ACTIVITY = Exactly as written, retype the lines that run from the line holding "[2:16.17-2:17.17]" through the end of the records below. Do not include pictures.

DATA EXTRACT START

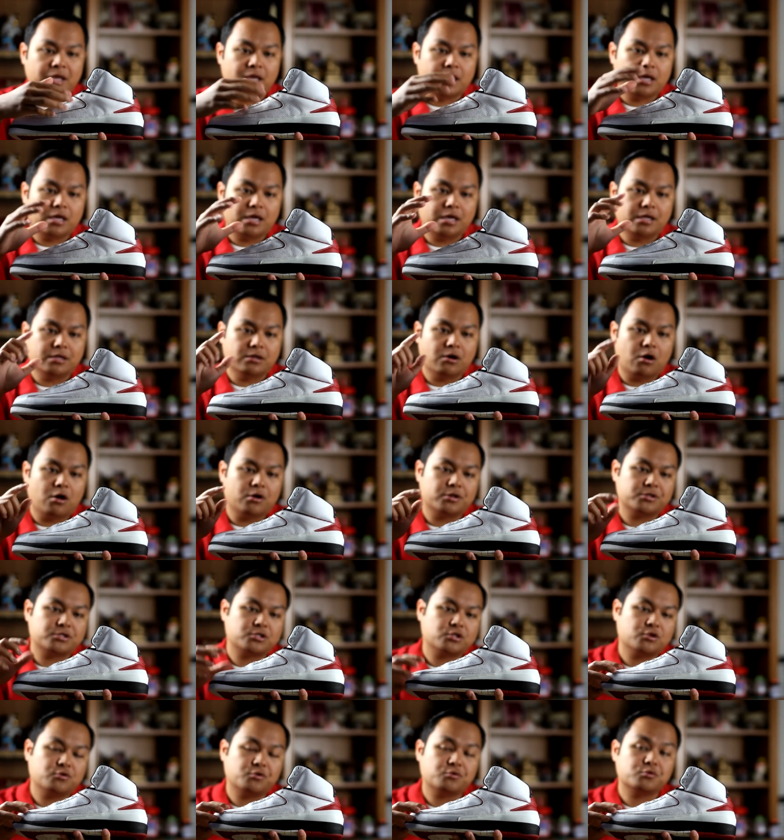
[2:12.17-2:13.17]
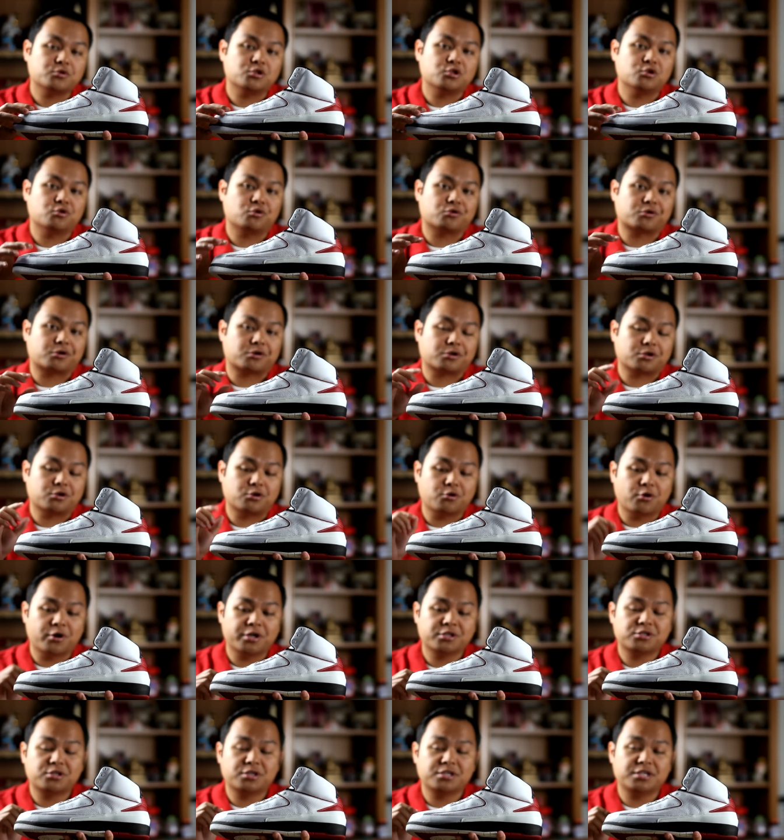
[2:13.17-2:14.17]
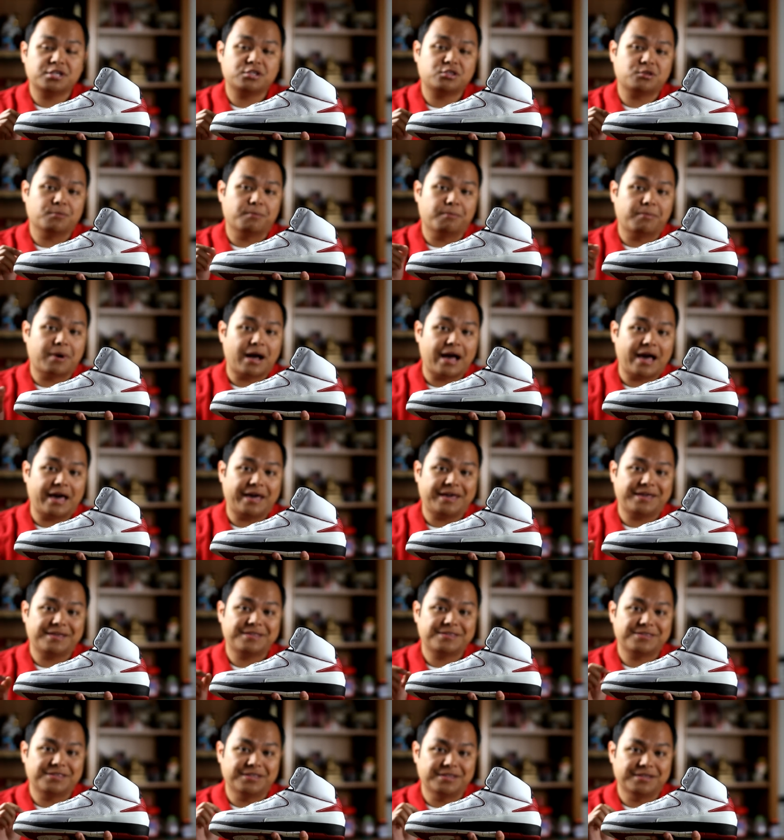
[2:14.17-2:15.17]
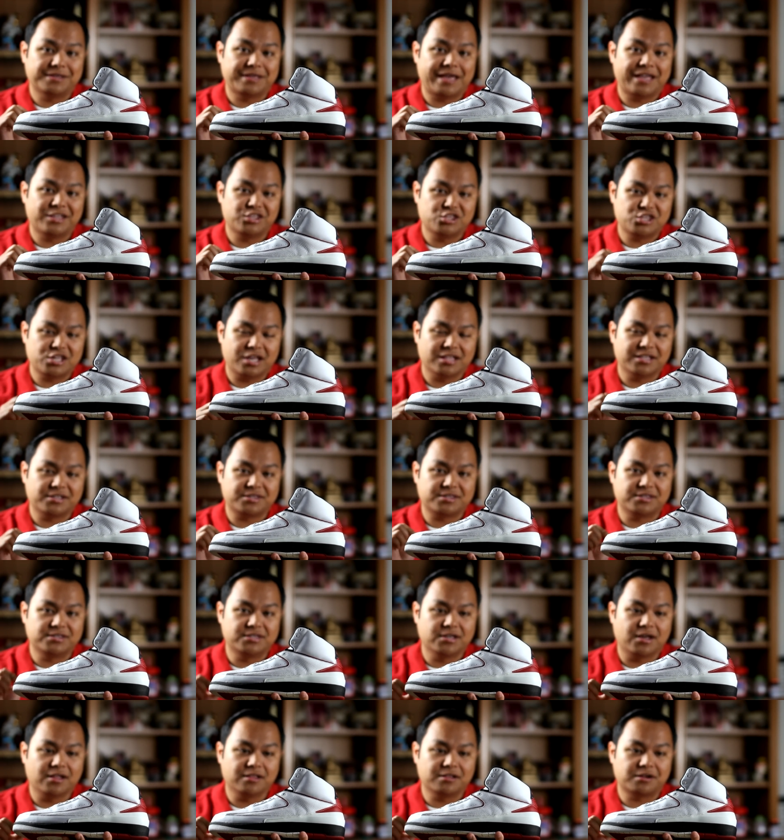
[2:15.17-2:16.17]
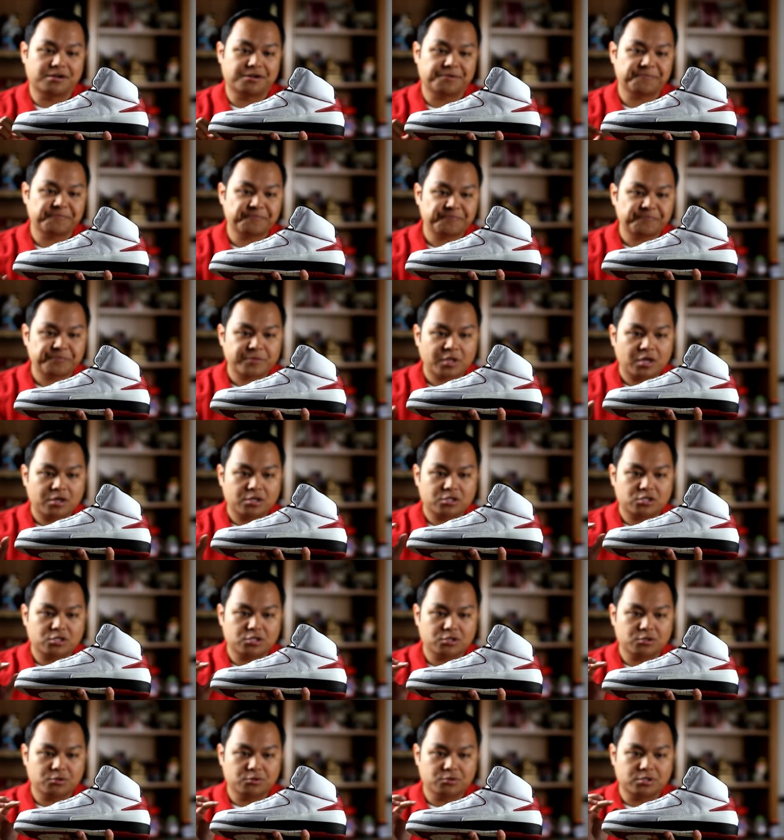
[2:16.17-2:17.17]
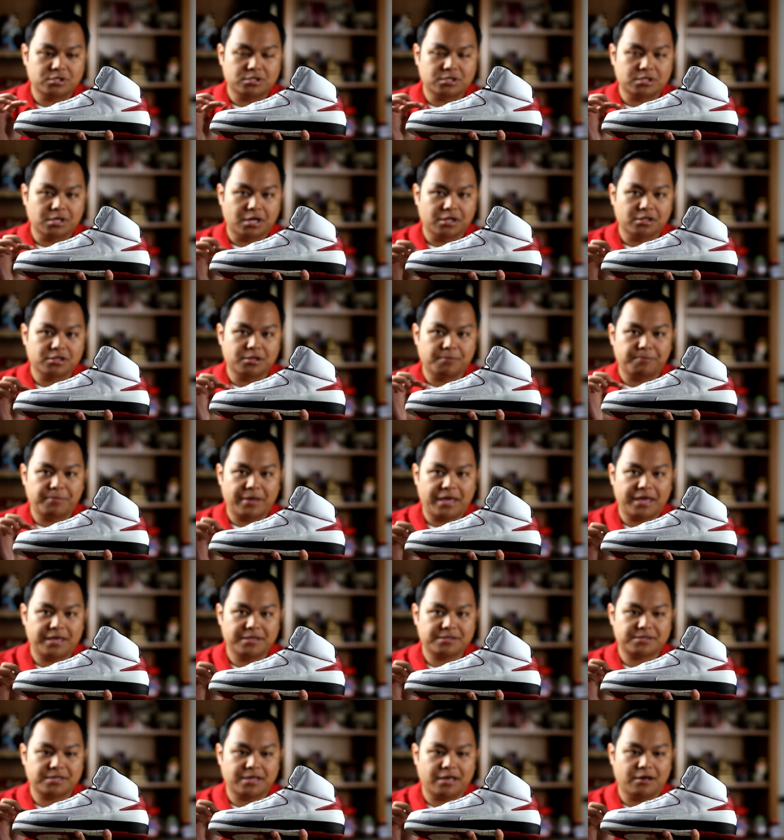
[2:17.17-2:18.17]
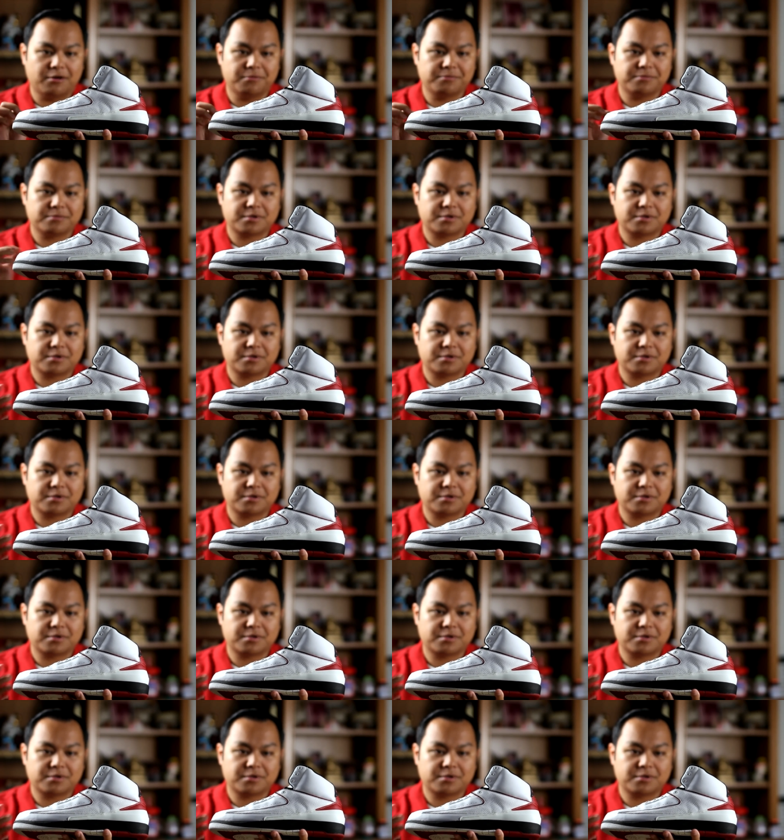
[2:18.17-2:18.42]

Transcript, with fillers: And also, you're going to need to buy the Angelus duller to dull the paint out.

DATA EXTRACT END

EXERCISE ANSWER =
[2:16.17-2:17.17]
[2:17.17-2:18.17]
[2:18.17-2:18.42]

Transcript, with fillers: And also, you're going to need to buy the Angelus duller to dull the paint out.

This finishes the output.